**ASSIGNMENT:**
Where the word "Transcript" occurs in a line of the listing, please copy the line.

== == ==

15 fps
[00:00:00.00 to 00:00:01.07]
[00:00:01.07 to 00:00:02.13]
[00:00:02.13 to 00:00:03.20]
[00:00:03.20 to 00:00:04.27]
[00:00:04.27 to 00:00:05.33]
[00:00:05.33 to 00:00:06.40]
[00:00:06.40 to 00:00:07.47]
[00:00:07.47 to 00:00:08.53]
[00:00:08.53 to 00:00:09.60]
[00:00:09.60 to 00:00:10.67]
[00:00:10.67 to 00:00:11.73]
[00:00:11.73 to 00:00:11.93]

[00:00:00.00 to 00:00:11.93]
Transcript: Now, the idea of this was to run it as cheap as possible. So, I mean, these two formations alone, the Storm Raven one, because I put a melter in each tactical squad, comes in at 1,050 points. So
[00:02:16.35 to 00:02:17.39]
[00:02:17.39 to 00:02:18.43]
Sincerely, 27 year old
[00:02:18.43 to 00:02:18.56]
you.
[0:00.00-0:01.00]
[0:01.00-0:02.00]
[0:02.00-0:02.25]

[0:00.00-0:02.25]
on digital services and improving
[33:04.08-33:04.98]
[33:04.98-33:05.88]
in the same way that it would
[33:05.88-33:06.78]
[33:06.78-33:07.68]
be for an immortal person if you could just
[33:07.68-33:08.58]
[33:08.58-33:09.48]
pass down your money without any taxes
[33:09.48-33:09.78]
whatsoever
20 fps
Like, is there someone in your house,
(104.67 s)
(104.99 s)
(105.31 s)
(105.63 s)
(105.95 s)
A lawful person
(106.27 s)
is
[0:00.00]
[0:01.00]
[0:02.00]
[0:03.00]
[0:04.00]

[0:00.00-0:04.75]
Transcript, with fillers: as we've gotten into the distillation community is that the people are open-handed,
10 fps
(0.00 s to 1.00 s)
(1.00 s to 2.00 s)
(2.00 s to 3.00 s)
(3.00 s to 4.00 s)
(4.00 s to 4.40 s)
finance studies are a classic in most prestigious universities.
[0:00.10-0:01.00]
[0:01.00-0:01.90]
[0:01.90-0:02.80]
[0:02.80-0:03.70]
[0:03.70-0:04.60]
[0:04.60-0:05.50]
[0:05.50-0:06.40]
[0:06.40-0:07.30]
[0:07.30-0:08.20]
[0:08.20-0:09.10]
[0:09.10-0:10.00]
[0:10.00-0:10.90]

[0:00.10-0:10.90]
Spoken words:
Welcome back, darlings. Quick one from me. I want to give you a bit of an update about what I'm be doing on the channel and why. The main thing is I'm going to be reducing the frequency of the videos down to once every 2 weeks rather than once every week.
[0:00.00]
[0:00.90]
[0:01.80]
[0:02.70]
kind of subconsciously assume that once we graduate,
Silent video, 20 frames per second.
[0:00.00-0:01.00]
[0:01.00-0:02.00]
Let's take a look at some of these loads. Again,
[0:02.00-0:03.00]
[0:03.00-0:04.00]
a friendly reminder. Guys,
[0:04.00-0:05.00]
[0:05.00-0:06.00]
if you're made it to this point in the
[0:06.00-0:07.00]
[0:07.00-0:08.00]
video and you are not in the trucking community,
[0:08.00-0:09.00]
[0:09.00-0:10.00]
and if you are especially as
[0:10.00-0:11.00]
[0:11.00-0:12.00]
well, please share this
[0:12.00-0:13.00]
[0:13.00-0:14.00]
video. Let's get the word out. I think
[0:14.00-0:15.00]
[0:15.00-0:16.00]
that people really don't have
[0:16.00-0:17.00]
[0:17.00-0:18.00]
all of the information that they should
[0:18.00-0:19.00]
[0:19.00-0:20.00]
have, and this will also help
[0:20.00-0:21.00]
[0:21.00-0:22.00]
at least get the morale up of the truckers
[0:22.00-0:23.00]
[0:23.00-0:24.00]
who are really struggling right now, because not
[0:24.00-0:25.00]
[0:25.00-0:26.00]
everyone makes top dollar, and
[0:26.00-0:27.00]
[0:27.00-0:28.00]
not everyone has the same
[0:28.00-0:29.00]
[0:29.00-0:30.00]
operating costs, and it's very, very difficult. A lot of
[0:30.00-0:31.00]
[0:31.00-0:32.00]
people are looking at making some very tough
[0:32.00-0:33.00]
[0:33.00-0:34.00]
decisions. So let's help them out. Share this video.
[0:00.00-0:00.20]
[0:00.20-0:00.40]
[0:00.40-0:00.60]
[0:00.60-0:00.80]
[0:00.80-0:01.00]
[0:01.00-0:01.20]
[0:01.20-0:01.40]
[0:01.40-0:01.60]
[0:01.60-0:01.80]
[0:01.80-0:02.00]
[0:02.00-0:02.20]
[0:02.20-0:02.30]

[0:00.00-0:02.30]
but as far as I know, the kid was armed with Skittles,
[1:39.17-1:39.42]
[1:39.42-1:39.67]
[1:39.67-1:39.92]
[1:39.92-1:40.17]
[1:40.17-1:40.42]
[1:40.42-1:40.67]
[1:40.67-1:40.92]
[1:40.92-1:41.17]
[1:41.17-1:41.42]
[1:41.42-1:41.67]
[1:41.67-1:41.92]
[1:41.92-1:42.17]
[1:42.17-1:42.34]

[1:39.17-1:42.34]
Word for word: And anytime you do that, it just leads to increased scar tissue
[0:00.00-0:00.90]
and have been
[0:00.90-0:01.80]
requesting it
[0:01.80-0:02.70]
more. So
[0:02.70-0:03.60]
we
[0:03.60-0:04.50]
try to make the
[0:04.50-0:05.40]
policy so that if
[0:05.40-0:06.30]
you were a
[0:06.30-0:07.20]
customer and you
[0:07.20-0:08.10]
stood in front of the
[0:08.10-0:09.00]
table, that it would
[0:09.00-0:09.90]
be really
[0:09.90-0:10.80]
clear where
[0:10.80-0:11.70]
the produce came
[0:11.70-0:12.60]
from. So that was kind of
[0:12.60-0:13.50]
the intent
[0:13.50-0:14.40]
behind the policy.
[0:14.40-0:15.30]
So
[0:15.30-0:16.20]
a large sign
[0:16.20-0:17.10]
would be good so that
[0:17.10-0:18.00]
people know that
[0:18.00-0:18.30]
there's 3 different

== == ==

**WRITTEN SOLUTION:**
Transcript: Now, the idea of this was to run it as cheap as possible. So, I mean, these two formations alone, the Storm Raven one, because I put a melter in each tactical squad, comes in at 1,050 points. So
Transcript, with fillers: as we've gotten into the distillation community is that the people are open-handed,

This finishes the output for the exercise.